Specializes in Alzheimer's, dementia. Has 16 years experience. 2 Articles; 6 Posts

Agreed, the other day staff got a lecture on what went wrong during the mock survey.  Of course, no mention that the potential reason we were deficient was that there has not been enough staff for a very long time. Management just does not want our input; they want to dictate.  

Thank you for your responses.  We all have perspectives that are valid and may be different, but that is OK.  The key is to create some positive change for the better!

LON

Specializes in Libs. 5 Posts

Let's not forget to mention the crisis of indoctrination that is taking place in nursing schools across this country.

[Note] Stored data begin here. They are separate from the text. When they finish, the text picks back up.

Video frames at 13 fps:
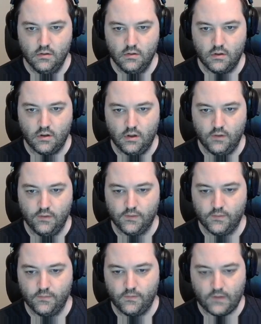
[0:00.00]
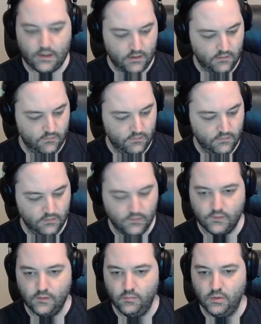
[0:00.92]
All right, this 5
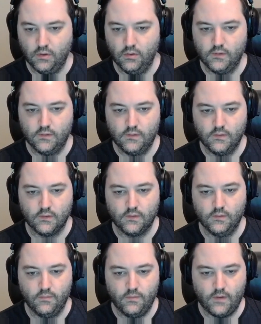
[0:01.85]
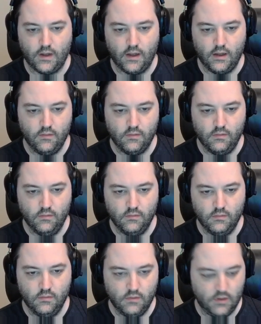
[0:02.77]
disambiguates 6 and 5,
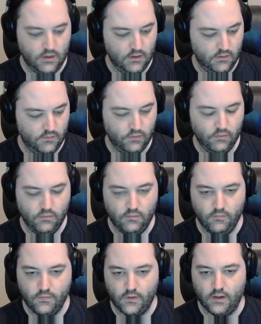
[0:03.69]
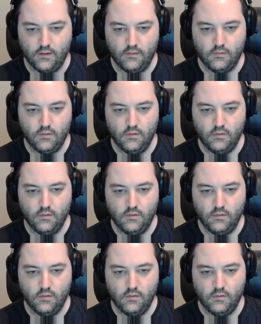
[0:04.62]
and 2 and 5.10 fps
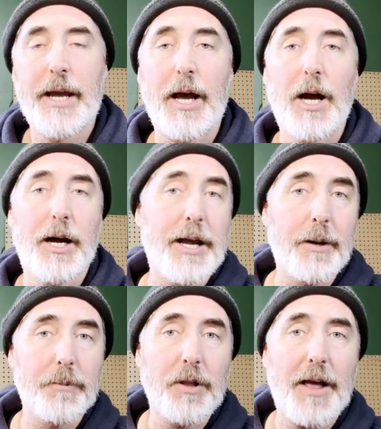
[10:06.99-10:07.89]
And
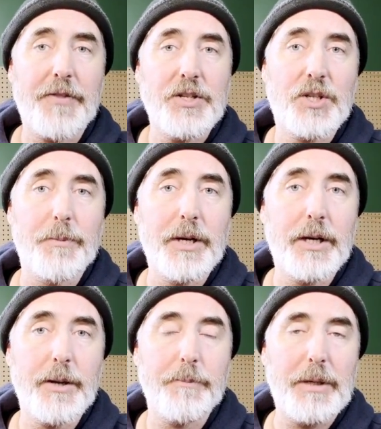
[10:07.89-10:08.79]
I'm glad they
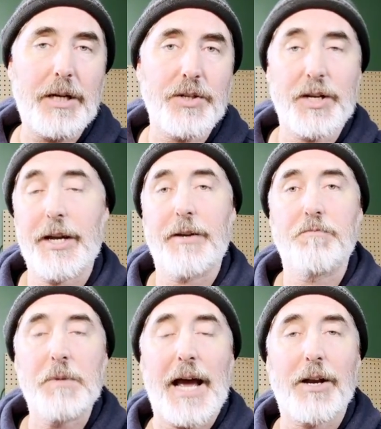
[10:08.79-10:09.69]
submitted it because I
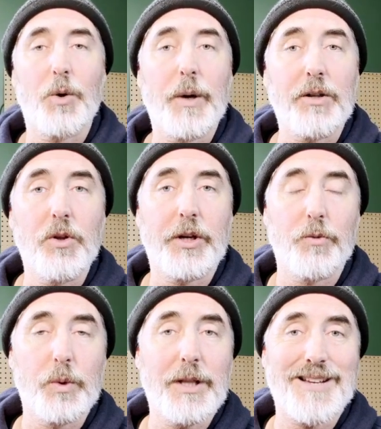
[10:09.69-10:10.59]
had a quick look
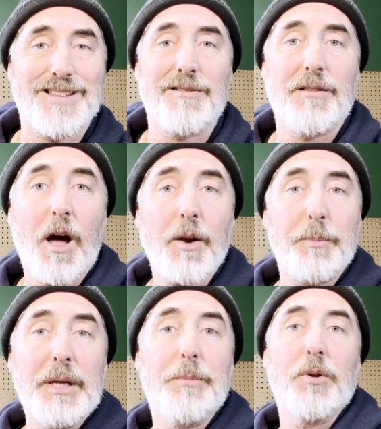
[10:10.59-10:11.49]
and realized that a lot of
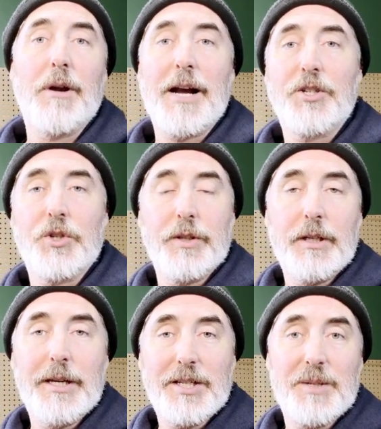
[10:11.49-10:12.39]
people are
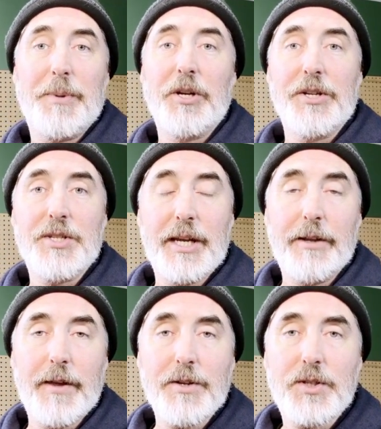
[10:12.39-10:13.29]
actually
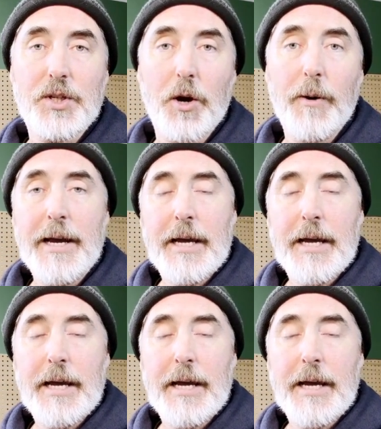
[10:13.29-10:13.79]
experiencing this. SoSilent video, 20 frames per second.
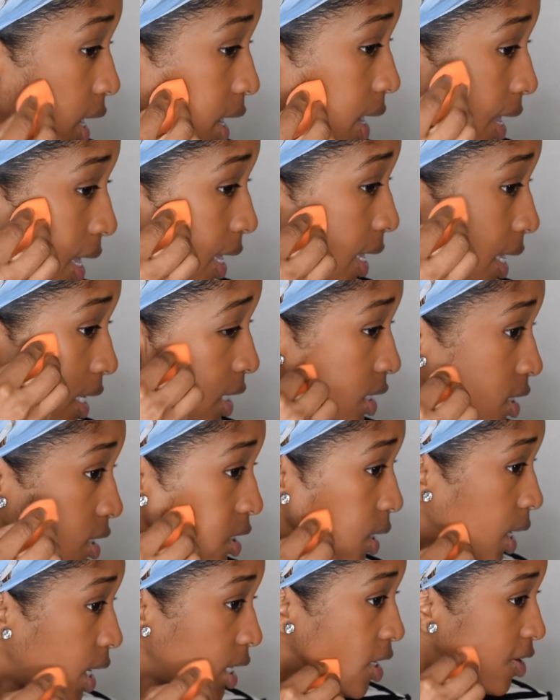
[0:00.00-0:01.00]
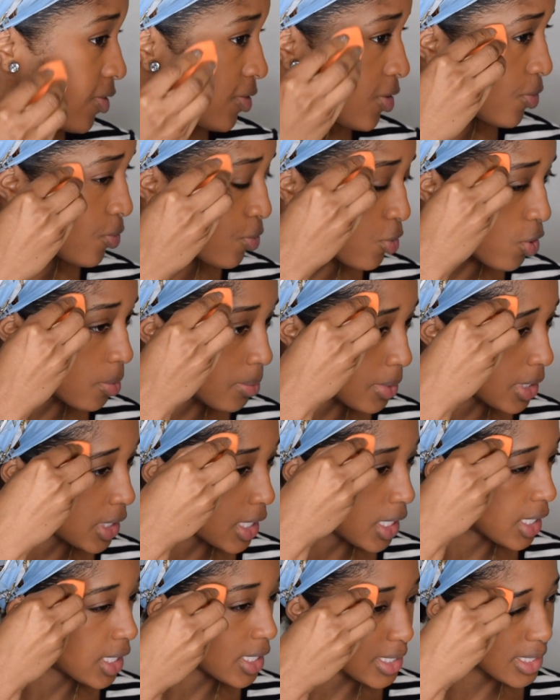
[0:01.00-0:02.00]
And I love the
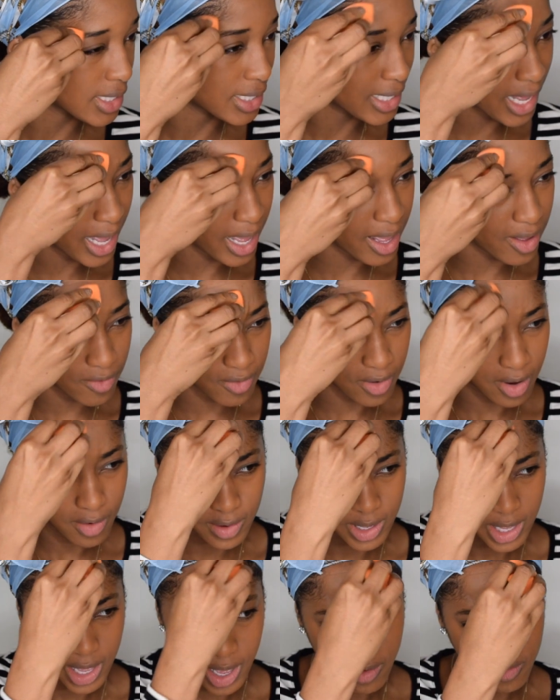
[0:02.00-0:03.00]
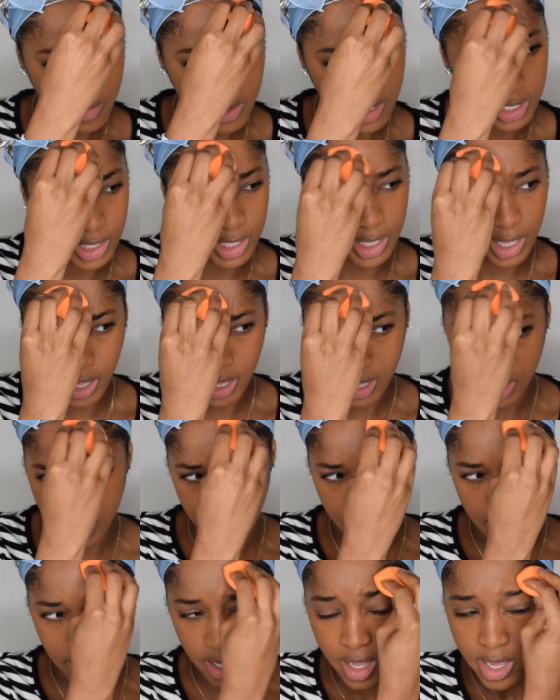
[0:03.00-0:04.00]
formula. It's not very heavy and
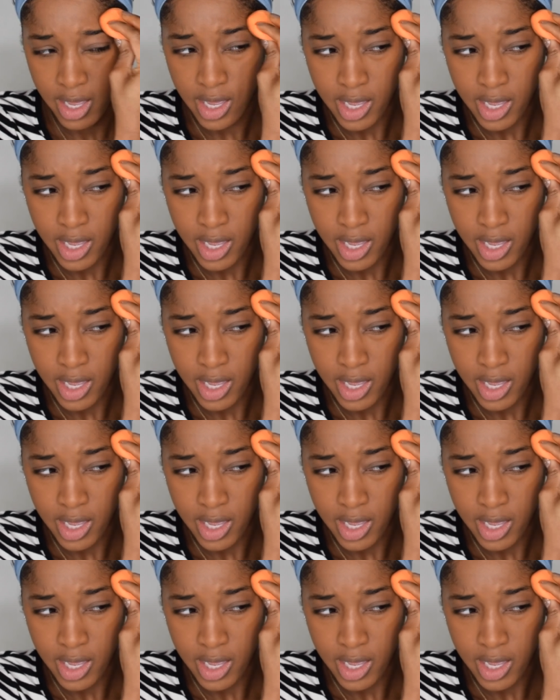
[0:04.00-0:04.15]
cakey.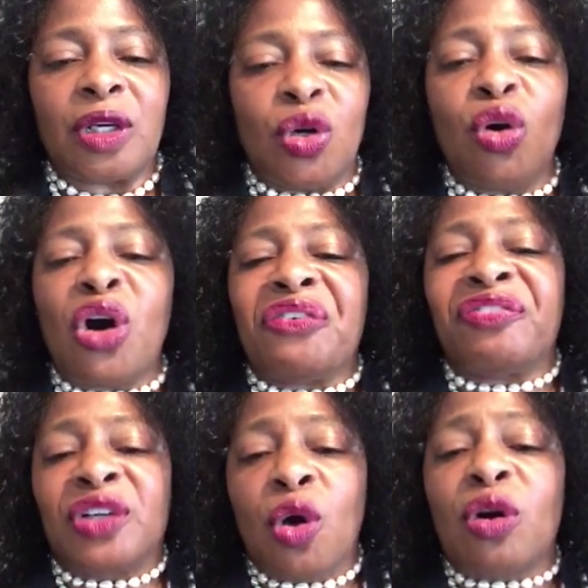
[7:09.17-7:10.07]
Google
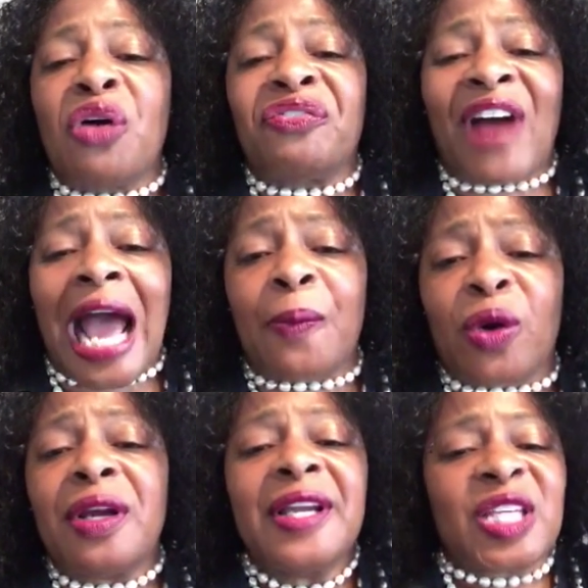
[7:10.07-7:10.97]

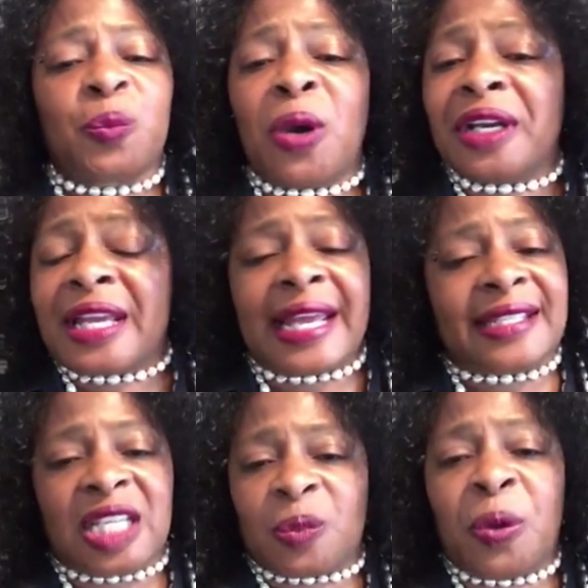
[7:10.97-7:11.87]
Fiber is
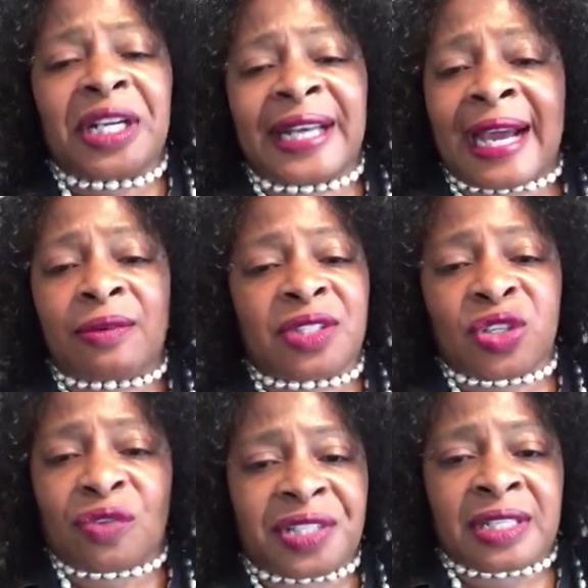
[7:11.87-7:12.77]
putting out
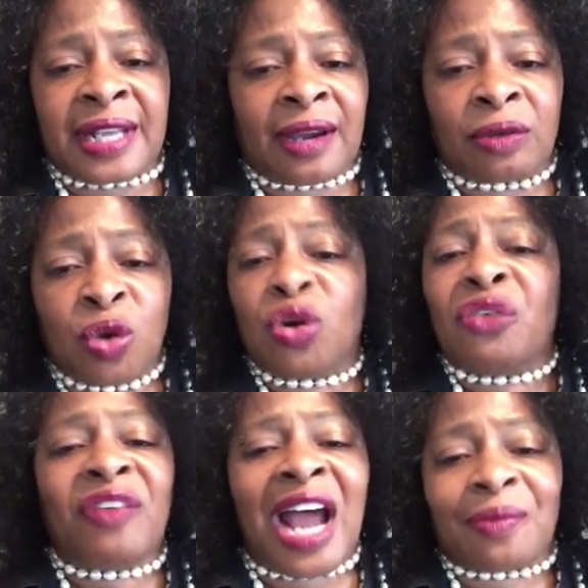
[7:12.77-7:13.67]
services now. Google
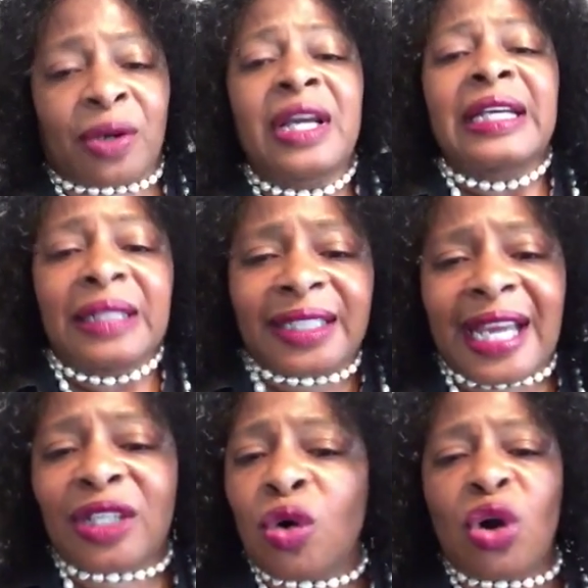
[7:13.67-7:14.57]
Fiber. Look
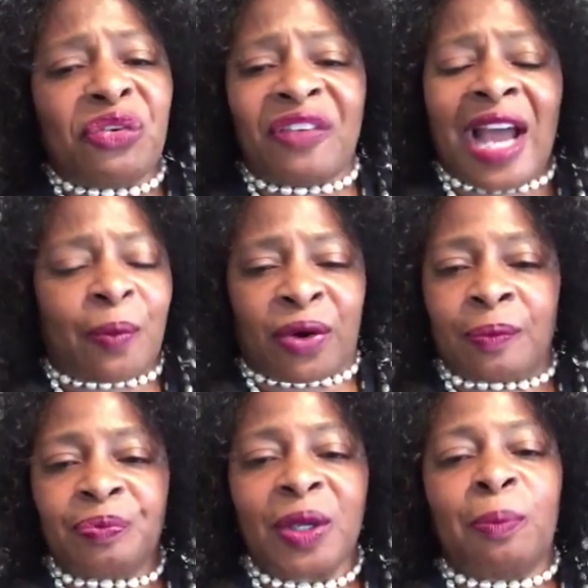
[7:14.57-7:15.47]
at Google Fiber.
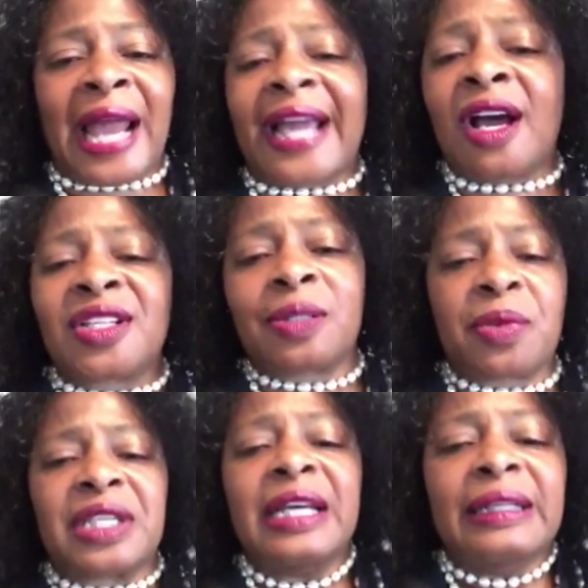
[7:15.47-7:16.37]
Black
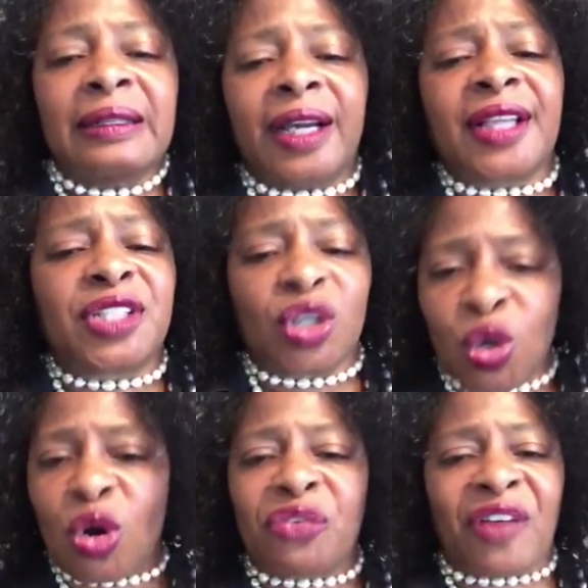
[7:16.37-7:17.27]
customers, look into
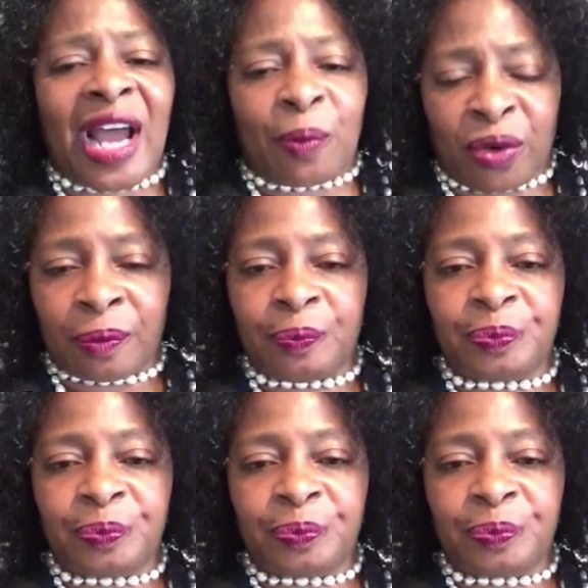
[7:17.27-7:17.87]
Google Fiber.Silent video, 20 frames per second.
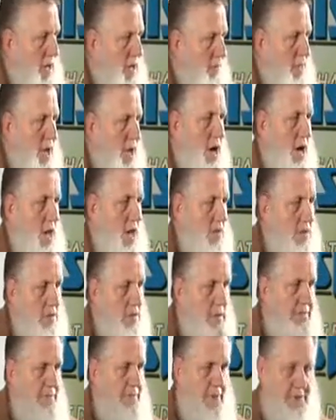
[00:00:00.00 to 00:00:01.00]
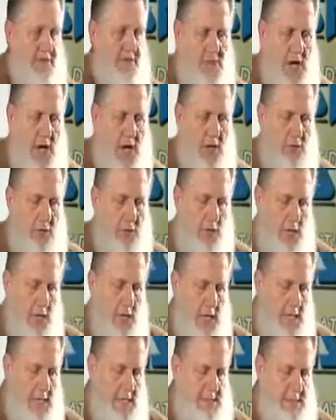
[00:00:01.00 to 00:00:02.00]
The fifth child, though,
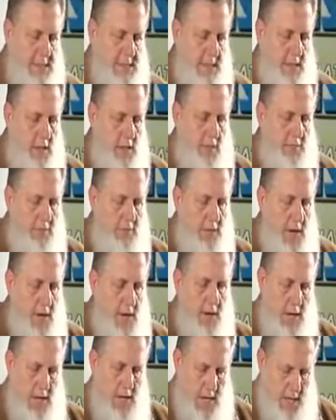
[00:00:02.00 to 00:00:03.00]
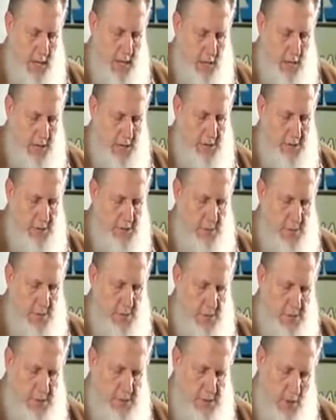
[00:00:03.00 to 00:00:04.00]
is sitting over there, and all he's doing
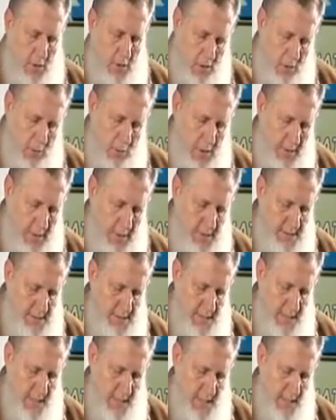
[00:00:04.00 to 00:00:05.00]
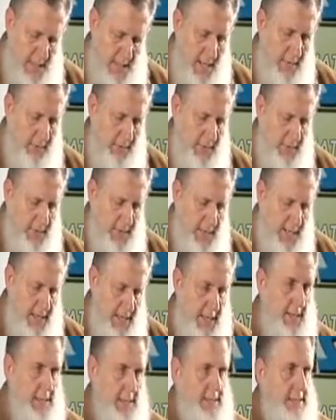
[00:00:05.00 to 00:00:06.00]
is his homework and studying and everything
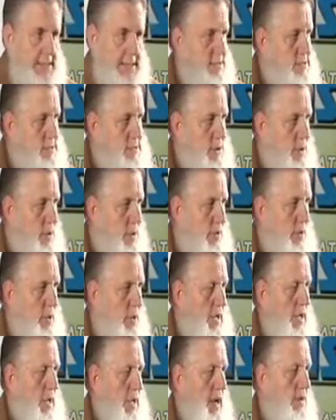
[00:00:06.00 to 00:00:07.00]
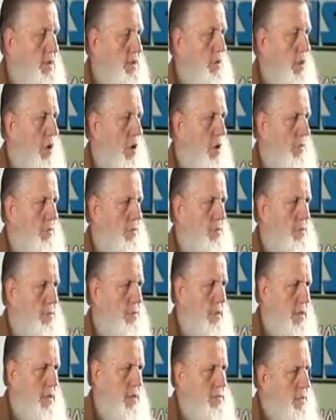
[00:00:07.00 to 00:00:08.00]
like this, you know? And you walk over
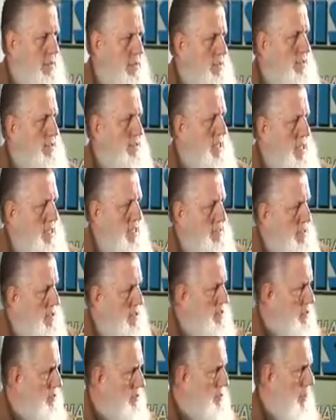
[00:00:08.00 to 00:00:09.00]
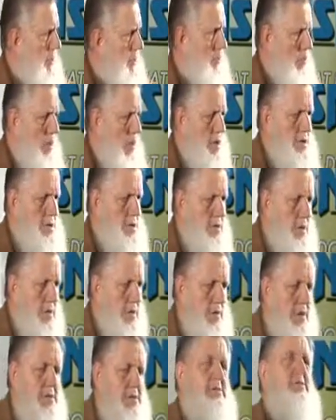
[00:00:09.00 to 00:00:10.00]
to these kids, and you're telling them, what are you
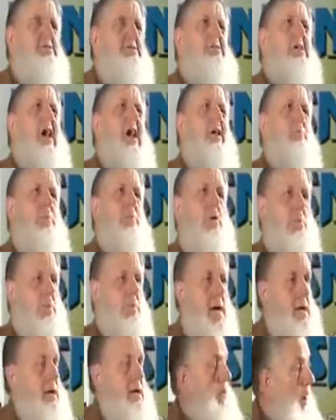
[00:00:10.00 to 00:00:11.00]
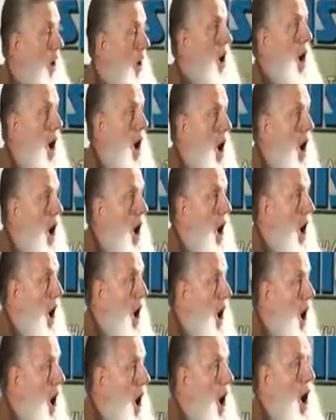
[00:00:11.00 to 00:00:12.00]
doing? They said, shut up, old man.
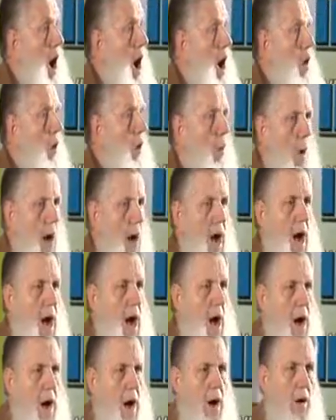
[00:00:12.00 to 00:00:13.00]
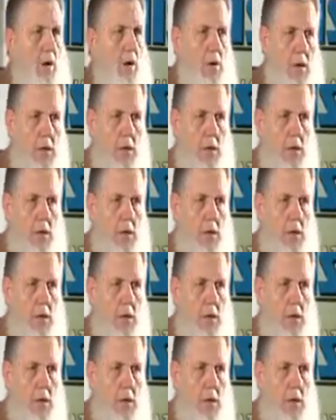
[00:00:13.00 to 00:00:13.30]
Wow.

There is no more room for dissent.  Go woke, or go broke. Academic freedom of thought and speech is no more.  

FAB_RN

FAB_RN, BSN

Specializes in Cardiac surgery. Has 5 years experience. 2 Posts

The American healthcare system is so broken from top to bottom I honestly don’t know how (or if) it can ever be fixed. 

I’ve been a bedside nurse for going on 5 years now and I can honestly say I would never recommend doing bedside nursing to someone whose physical and emotional well-being I cared about.